According to Stella Allberry, secretary of health for the opposition party MDC-M: “Zimbabwe was a country which worked well in many ways. We can still see that – good buildings along the roads and cars driving along. But behind this façade things are going badly. Here, one dies for things that one shouldn’t die for.”

 

The sanitary situation in Bulawayo has worsened as the rubbish has piled up. When FRANCE 24’s reporters take waste to the tip, street children rush to the car, hungry for a share of the spoils. The youngsters live on the dump, and one has recently died here from cholera.

 

Zimbabweans have not been governed for nearly a year.
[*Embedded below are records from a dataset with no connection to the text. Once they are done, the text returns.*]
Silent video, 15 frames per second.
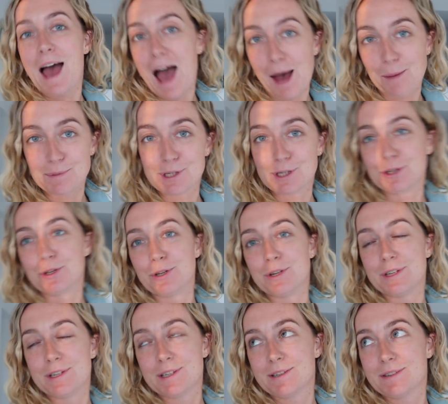
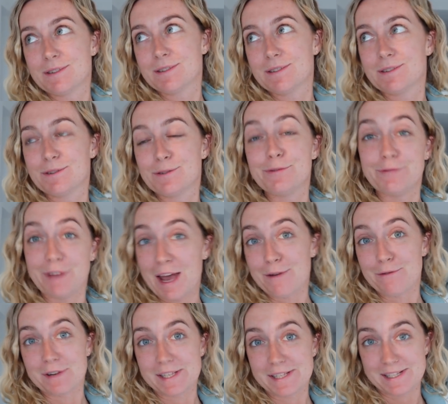absolute
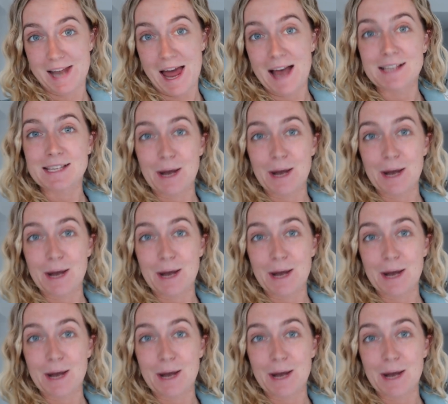favorite snacks.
Its leaders are locked in disagreement over a power-sharing deal. And there's still very little to look for beyond the immediate horizon.

 

World leaders have accused President Robert Mugabe of failing his country as inflation spirals out of control and hunger and thirst become a way of life for millions. Most recently the US ambassador to Harrare, James McGee, accused Mugabe of "criminal negligence."

In an editorial for South Africa's Sunday Times newspaper, McGee said that Mugabe was consciously diverting precious resources for personal gain. "Instead of spending scarce resources on water purification chemicals that might stop the cholera epidemic," McGee writes, "they are manipulating currency to make a personal profit."